Hopeful Adoptive Mother

I already knew that trans-national adoption is problematic and a global problem.  I was riveted reading a OLD story in Mother Jones magazine from the Nov/Dec 2007 issue titled – Did I Steal My Daughter ? by Elizabeth Larsen.

She started a journal to document her daughter’s adoption.  In this she writes, “I feel so sad for the pain your birth mother must be in since she is not able to raise you,” I wrote. “But I believe now that I am your ‘real’ mommy.” Reading those words now sparks a flash of shame. Because even though my daughter was, as is required by U.S. immigration law, legally classified as an orphan, she had two Guatemalan parents who were very much alive.

People have been parenting children not born to them since the dawn of time. But adoption as an irrevocable severing of a child’s relationship with her biological family is largely a European and American practice.

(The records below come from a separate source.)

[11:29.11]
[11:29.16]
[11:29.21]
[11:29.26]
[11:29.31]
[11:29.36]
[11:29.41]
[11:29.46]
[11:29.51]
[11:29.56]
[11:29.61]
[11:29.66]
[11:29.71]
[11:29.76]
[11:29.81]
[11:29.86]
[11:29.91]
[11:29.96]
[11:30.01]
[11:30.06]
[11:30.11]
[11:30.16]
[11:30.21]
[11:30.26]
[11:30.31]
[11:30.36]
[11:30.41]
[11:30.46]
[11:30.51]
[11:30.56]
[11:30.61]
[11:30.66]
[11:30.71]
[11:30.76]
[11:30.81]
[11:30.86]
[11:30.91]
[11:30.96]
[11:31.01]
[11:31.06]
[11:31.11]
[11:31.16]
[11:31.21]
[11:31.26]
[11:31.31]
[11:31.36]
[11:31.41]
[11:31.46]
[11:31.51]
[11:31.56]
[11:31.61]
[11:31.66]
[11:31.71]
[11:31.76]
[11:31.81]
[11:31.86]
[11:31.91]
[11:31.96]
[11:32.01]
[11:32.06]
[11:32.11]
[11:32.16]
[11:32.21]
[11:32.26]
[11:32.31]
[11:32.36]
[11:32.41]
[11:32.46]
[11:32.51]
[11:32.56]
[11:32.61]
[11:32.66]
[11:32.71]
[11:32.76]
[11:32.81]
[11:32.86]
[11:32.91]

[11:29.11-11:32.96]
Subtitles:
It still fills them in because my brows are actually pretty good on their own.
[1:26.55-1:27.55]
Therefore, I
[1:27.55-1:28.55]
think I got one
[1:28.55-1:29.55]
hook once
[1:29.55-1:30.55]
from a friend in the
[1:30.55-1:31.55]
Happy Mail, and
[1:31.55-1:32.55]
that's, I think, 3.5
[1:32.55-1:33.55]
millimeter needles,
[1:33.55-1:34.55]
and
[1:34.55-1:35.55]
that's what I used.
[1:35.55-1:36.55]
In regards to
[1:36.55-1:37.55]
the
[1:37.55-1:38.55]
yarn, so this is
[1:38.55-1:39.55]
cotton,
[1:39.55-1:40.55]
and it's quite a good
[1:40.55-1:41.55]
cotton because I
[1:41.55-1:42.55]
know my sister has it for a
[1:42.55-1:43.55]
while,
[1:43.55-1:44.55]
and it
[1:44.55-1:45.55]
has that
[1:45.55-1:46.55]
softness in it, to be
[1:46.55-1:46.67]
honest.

“Informal adoption and kinship care have always existed, but our form of formalized adoption by nonrelatives is very, very new,” advises Hollee McGinnis, policy and operations director of the Evan B. Donaldson Adoption Institute, a research and advocacy organization.

The push toward secrecy and sealed records took hold in the postwar culture, when adoptions were increasingly run by social workers. Confidentiality was thought to shield both mothers and children from the stigma of illegitimacy, and it allowed parents to hide their infertility even from their own children—birth certificates were simply changed to list the adoptive parents.

As more women gained access to contraceptives and legal abortion, and the stigma of unwed pregnancy lessened, fewer American women placed their babies for adoption, and those who did had more power to get what they wanted, including knowing their children’s fate. Today, almost no American woman deciding on adoption seeks anonymity; roughly 90 percent of mothers have met their children’s adoptive parents, and most helped choose them.

While society has belatedly acknowledged the trauma of American women who were forced to surrender their children, birth families abroad have remained shrouded in mystery, allowing parents and professionals to invent the narrative that best suits them. “Practitioners 20 years ago assumed we were rescued from these horrific nations and would never go back,” says Hollee McGinnis, who was adopted from Korea when she was three and has been in touch with her Korean family for more than a decade.